Thursday, May 25, 2017

May 25 Radio History


➦In 1905...journalist Joseph C. Harsch was born in Toledo Ohio.  He was a working ‘witness to history’ over 60 years, primarily as a reporter for the Christian Science Monitor.  But he also served, and probably was better known, as a radio & TV commentator for each of the major networks … NBC, CBS & ABC.  He died June 3 1998 at age 93.


➦In 1919...sportscaster Lindsay Nelson was born in Campbellsville Tennessee.  He began as a University of Tennessee student spotter for Hall of Fame sportscaster Bill Stern, and became a premier broadcaster for CBS, NBC and WTBS over more than 3 decades. He spent seventeen years with the New York Mets, and three with the San Francisco Giants. For thirty-three years he covered college football, including twenty-six Cotton Bowls, five Sugar Bowls, four Rose Bowls and fourteen years announcing Notre Dame games.  He died June 15, 1995 at age 76.


➦In 1985...In 1985, CBS resumed weekly national play-by-play baseball on radio for the first time in 20 years as Brent Musburger called the game between the Los Angeles Dodgers and the New York Mets. The Mutual Broadcasting System was the last radio network to have offered regular-season coverage of baseball back in the 1960’s.

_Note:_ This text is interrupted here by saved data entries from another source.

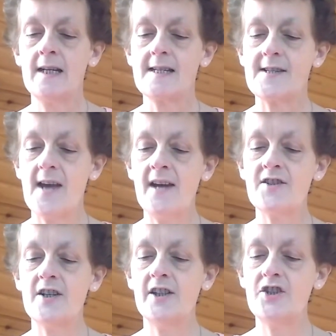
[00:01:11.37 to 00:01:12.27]

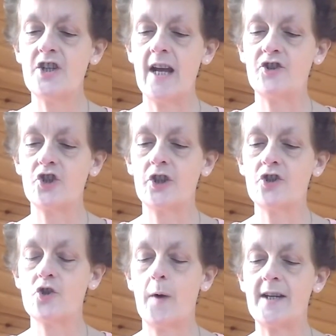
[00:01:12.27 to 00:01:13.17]
Set an
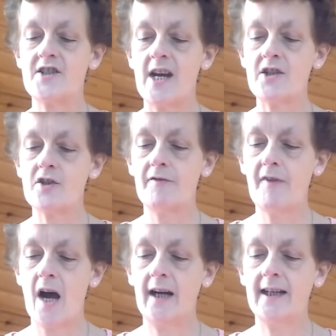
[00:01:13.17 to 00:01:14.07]
intention to
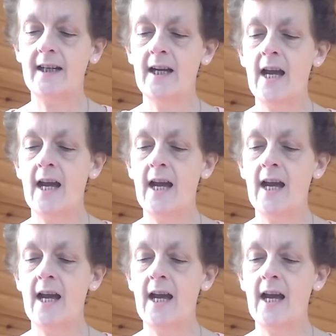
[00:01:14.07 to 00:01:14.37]
identifySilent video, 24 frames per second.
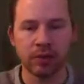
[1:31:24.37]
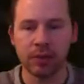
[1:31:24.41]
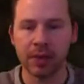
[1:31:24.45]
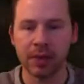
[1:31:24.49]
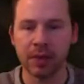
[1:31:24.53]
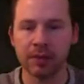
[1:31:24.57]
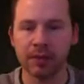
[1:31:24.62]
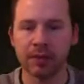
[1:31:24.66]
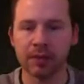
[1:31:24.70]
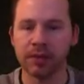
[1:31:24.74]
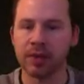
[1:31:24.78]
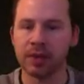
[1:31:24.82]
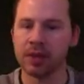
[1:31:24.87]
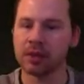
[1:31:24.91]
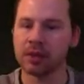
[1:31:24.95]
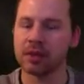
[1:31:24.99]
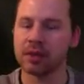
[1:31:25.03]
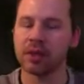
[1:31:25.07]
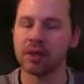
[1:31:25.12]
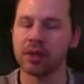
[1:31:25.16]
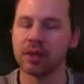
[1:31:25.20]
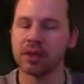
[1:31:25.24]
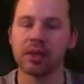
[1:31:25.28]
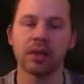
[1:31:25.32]
whatever reason,
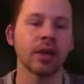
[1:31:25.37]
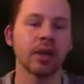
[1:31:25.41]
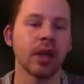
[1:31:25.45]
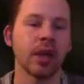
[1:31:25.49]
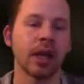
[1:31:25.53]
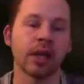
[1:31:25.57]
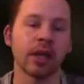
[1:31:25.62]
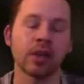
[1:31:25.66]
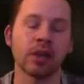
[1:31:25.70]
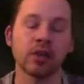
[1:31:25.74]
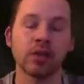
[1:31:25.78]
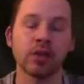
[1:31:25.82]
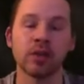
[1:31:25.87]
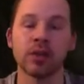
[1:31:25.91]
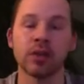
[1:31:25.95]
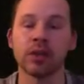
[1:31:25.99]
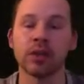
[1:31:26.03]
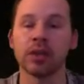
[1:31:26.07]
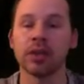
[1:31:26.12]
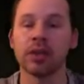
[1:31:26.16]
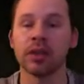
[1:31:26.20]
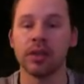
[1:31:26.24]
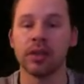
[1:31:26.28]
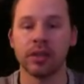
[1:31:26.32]
he didn't like
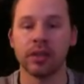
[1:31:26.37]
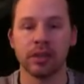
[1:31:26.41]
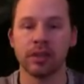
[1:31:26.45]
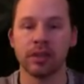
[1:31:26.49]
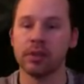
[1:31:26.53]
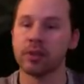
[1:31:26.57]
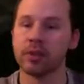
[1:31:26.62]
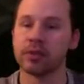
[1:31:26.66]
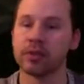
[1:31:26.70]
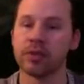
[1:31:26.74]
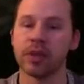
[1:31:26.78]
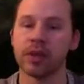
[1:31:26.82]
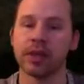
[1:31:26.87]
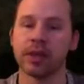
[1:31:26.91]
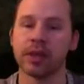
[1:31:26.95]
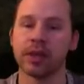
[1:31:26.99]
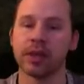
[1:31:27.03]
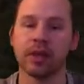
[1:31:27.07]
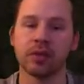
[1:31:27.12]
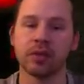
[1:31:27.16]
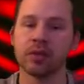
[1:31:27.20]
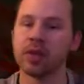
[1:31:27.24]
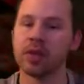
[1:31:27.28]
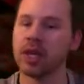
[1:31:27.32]
doing it, he was running
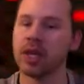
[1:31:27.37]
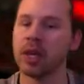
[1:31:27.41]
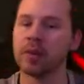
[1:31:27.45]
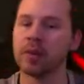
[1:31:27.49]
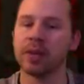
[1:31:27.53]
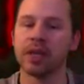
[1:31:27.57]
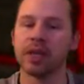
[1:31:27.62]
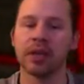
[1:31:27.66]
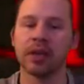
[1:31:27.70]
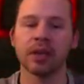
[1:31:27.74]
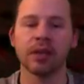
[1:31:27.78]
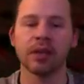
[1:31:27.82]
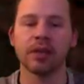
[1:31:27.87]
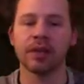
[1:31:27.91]
out of time, he had other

➦In 2013...Veteran radio talk show host (WOR-New York City, KGO-San Francisco, WRKO-Boston, WCAU-Philadelphia, WKIS-Orlando)/food critic Gene Burns died of complications from a stroke at age 72.

Gene Burns KGO
In his early twenties, Burns was hired as news director for radio station WWHG in his hometown of Hornell, New York before moving on to WSBA in York, Pennsylvania. He began his career as talk radio host at WCBM in Baltimore in the mid-1960s. While at WCBM, Burns did two major international assignments, going to Vietnam in 1968 and the Middle East in 1969.

Following a brief stint with WEEI in Boston, Burns served as a talk show host as well as program director at WKIS 740 AM in Orlando, Florida, beginning in 1971. He would remain there until 1981, when he departed for WCAU in Philadelphia in 1981. He then returned to Orlando and WKIS in the early 1980s and was named the station's operations manager in 1984. In 1985, Burns returned to Boston, hosting a talk show on WRKO for eight years.

In 1993, Burns moved to New York City and began hosting a nationally syndicated talk program from the studios of WOR.

In 1995, he resumed his broadcasting career at KGO-AM in San Francisco. He hosted a talk show of political and social commentary called The Gene Burns Program on weeknights, as well as a program that focused on wine and fine dining in the San Francisco Bay Area called Dining Around with Gene Burns which was broadcast weekly on Saturdays.

Talkers magazine ranked Burns #24 on its list of The 25 Greatest Radio and Television Talk Show Hosts of All Time, in 2002


Harry Birrell
➦In 2013...Harry Birrell, a Los Angeles radio news reporter and anchor at KNX for more than 30 years, died of complications from interstitial lung disease at 85.

Birrell joined KNX in 1968 and was a regular weekday anchor on the all-news station until 1993, when he retired. But  he continued to file daily reports of Ventura County news from his home in Thousand Oaks until January 1999.

The Radio and Television News Assn. of Southern California recognized Birrell with multiple Golden Mike awards for excellence in local broadcast journalism.

He was born Henry Walker Birrell in Steubenville, Ohio, on March 5, 1928, but he was known throughout his life as Harry. He attended Miami University before beginning his radio career in Beaver Falls, Pa., in 1949. He criss-crossed the country working as a broadcaster before arriving at KNX.